State how many lines of the entries hold the string "Spoken". Reply with the number alone.
--- Data for this task Enclosed Below ---
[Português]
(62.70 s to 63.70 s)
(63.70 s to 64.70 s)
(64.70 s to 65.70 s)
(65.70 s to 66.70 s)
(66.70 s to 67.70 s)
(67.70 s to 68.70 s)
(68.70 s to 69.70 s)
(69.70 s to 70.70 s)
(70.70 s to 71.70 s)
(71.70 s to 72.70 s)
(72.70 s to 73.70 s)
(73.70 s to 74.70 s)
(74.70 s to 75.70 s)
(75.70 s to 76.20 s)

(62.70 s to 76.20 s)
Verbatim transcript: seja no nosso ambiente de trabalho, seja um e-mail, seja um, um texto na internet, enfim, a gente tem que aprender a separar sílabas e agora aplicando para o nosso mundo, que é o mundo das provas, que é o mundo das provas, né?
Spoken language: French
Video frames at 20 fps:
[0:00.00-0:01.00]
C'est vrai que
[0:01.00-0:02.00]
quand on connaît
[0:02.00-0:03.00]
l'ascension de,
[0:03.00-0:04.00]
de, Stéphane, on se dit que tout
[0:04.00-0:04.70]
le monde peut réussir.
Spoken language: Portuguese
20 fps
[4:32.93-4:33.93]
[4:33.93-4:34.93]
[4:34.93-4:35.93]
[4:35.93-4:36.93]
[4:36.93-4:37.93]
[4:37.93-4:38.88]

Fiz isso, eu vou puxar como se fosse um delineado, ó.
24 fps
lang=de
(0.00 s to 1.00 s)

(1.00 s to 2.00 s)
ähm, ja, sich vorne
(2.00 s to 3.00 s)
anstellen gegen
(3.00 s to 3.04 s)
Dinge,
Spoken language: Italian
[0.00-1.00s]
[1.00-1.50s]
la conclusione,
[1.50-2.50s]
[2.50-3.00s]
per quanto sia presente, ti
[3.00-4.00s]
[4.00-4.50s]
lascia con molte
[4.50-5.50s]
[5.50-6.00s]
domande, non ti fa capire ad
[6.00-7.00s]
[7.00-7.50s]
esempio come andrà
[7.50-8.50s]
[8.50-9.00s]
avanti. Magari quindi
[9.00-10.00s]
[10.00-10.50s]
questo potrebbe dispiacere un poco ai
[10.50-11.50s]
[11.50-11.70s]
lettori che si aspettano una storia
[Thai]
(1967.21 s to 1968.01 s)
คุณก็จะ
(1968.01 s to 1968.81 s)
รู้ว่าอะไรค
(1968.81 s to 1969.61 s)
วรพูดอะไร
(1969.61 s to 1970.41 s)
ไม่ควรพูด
--- End of Enclosed Data for this task ---
* _Exercise solution_
3